* **Problem statement**: Begin at the line below that has "[00:00:00.20]". Stop after the line that has "[54.71-54.75s]", repeating each line exactly and leaving out the pictures.

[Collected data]
BEGIN
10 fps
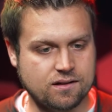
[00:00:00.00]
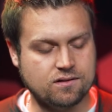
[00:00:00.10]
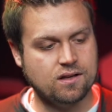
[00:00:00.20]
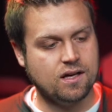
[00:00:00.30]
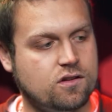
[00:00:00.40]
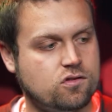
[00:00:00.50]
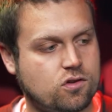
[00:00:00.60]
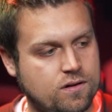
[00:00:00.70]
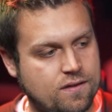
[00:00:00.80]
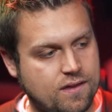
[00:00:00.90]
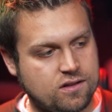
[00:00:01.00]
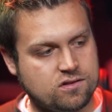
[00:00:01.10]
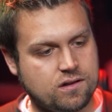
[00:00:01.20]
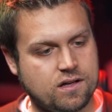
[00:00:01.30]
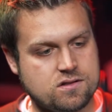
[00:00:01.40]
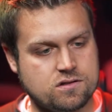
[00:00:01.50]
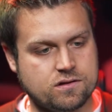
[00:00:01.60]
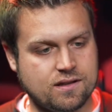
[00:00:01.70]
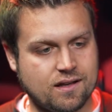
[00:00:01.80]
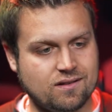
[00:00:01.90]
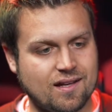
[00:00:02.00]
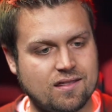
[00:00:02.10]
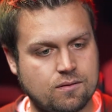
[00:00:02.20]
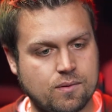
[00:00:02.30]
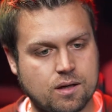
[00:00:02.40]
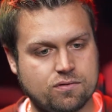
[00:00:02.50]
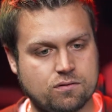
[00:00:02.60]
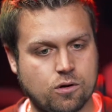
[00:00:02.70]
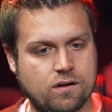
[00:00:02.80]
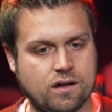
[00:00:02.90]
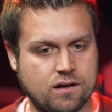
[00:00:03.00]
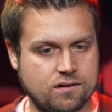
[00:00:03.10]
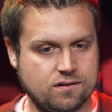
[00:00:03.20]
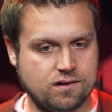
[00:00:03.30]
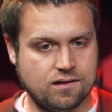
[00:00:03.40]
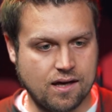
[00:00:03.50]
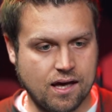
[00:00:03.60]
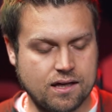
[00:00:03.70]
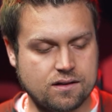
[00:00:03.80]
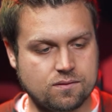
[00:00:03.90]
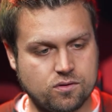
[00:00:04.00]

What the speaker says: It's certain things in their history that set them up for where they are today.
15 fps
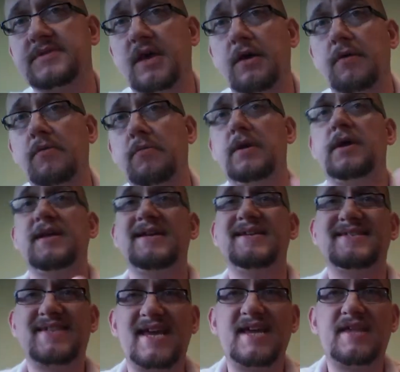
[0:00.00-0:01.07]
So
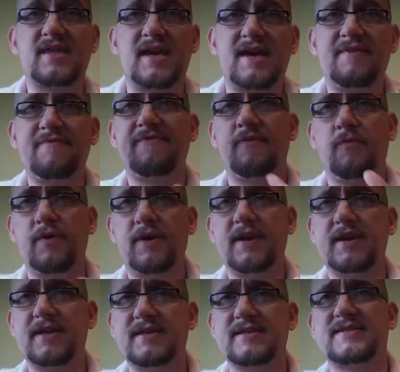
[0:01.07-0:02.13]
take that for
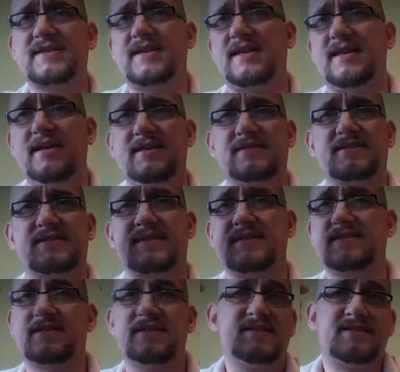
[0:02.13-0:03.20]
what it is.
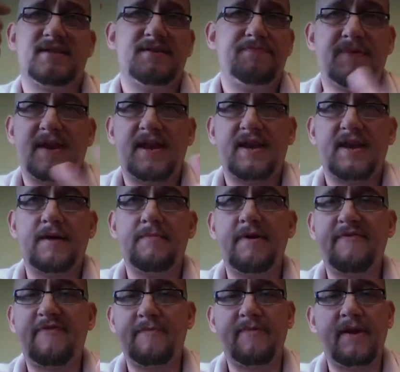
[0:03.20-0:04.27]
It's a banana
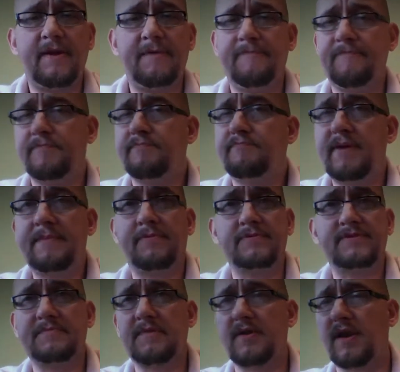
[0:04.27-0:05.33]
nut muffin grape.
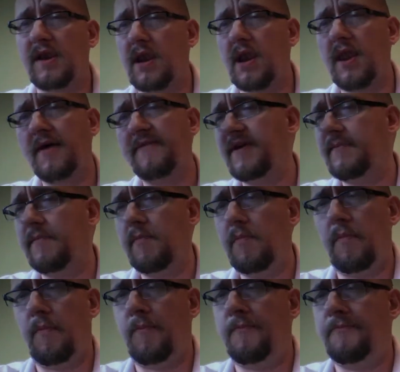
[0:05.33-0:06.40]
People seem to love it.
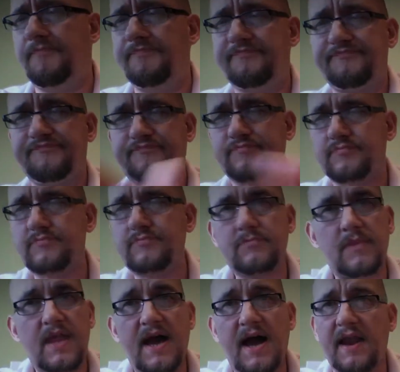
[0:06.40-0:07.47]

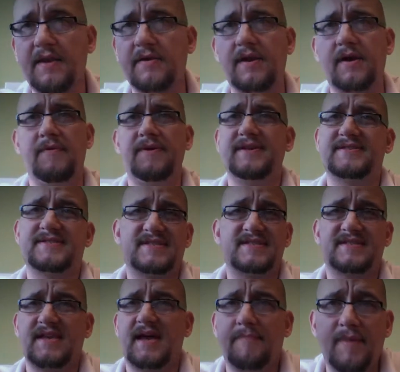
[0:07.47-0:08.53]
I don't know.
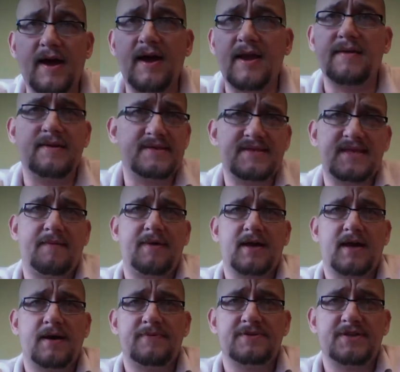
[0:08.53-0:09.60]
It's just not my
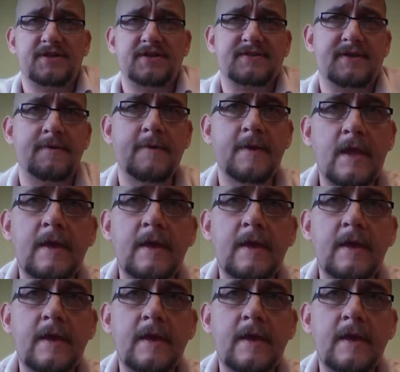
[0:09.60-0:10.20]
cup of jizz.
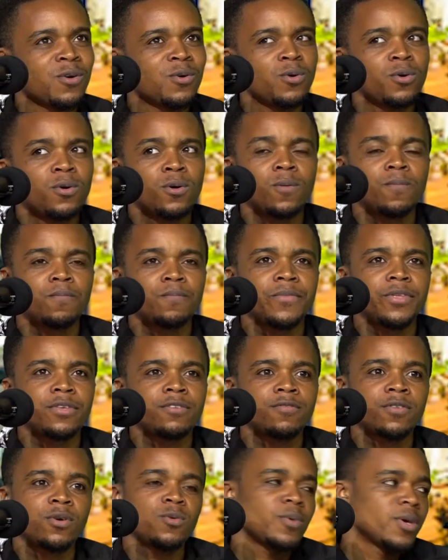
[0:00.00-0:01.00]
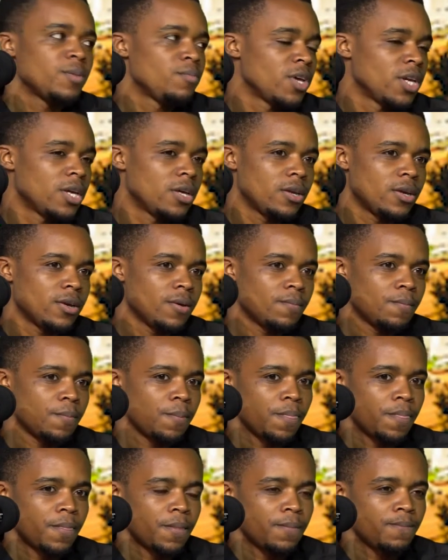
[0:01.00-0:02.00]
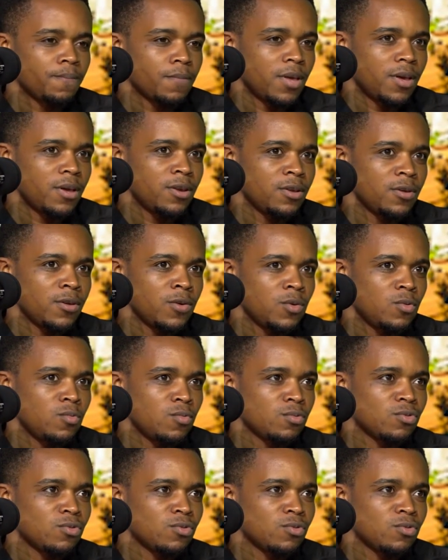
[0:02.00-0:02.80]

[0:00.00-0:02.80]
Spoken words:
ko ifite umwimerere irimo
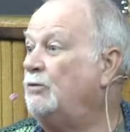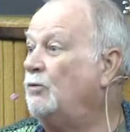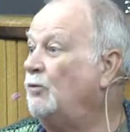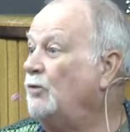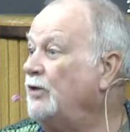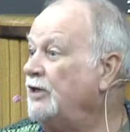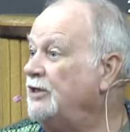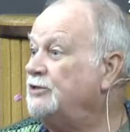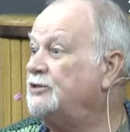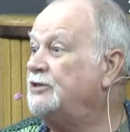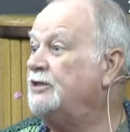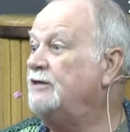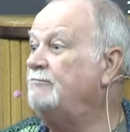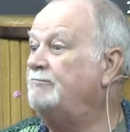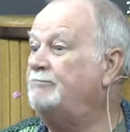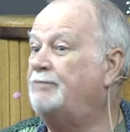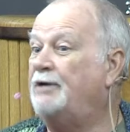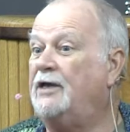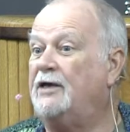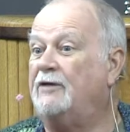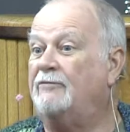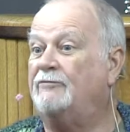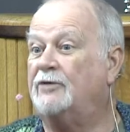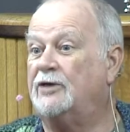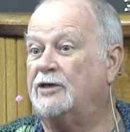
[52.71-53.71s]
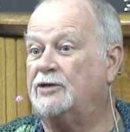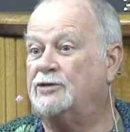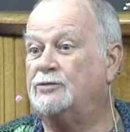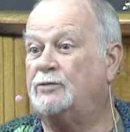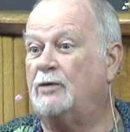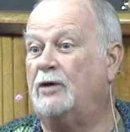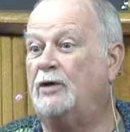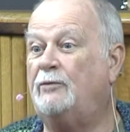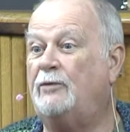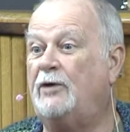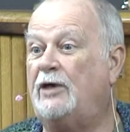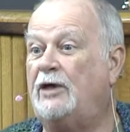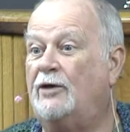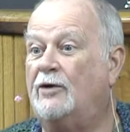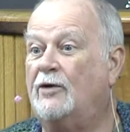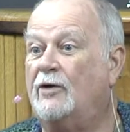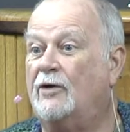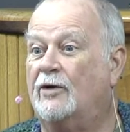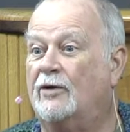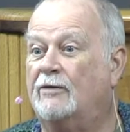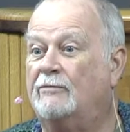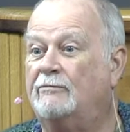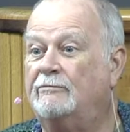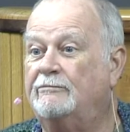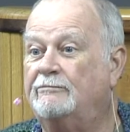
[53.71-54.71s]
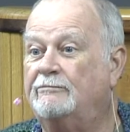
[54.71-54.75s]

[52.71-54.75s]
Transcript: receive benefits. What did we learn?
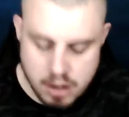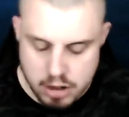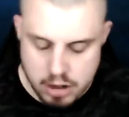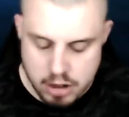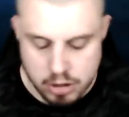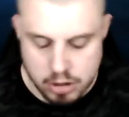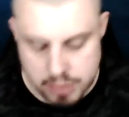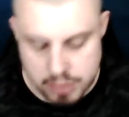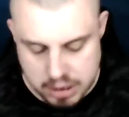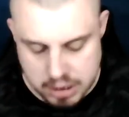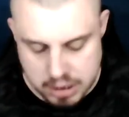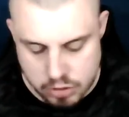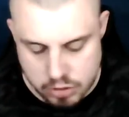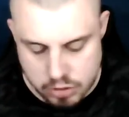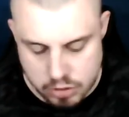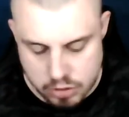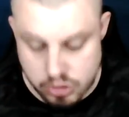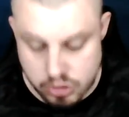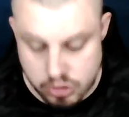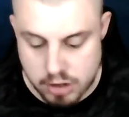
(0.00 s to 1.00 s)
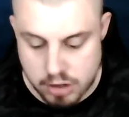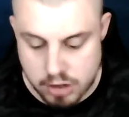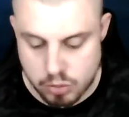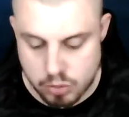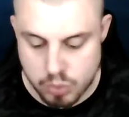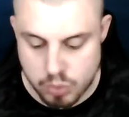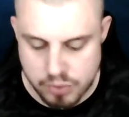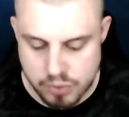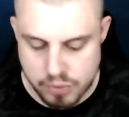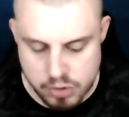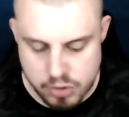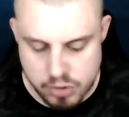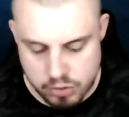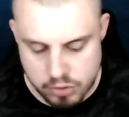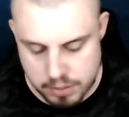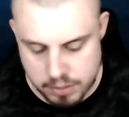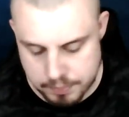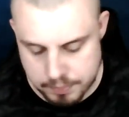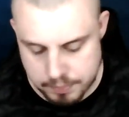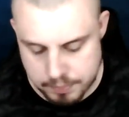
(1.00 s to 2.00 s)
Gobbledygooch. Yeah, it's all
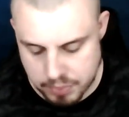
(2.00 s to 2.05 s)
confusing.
END
* **Result**:
[00:00:00.20]
[00:00:00.30]
[00:00:00.40]
[00:00:00.50]
[00:00:00.60]
[00:00:00.70]
[00:00:00.80]
[00:00:00.90]
[00:00:01.00]
[00:00:01.10]
[00:00:01.20]
[00:00:01.30]
[00:00:01.40]
[00:00:01.50]
[00:00:01.60]
[00:00:01.70]
[00:00:01.80]
[00:00:01.90]
[00:00:02.00]
[00:00:02.10]
[00:00:02.20]
[00:00:02.30]
[00:00:02.40]
[00:00:02.50]
[00:00:02.60]
[00:00:02.70]
[00:00:02.80]
[00:00:02.90]
[00:00:03.00]
[00:00:03.10]
[00:00:03.20]
[00:00:03.30]
[00:00:03.40]
[00:00:03.50]
[00:00:03.60]
[00:00:03.70]
[00:00:03.80]
[00:00:03.90]
[00:00:04.00]

What the speaker says: It's certain things in their history that set them up for where they are today.
15 fps
[0:00.00-0:01.07]
So
[0:01.07-0:02.13]
take that for
[0:02.13-0:03.20]
what it is.
[0:03.20-0:04.27]
It's a banana
[0:04.27-0:05.33]
nut muffin grape.
[0:05.33-0:06.40]
People seem to love it.
[0:06.40-0:07.47]

[0:07.47-0:08.53]
I don't know.
[0:08.53-0:09.60]
It's just not my
[0:09.60-0:10.20]
cup of jizz.
[0:00.00-0:01.00]
[0:01.00-0:02.00]
[0:02.00-0:02.80]

[0:00.00-0:02.80]
Spoken words:
ko ifite umwimerere irimo
[52.71-53.71s]
[53.71-54.71s]
[54.71-54.75s]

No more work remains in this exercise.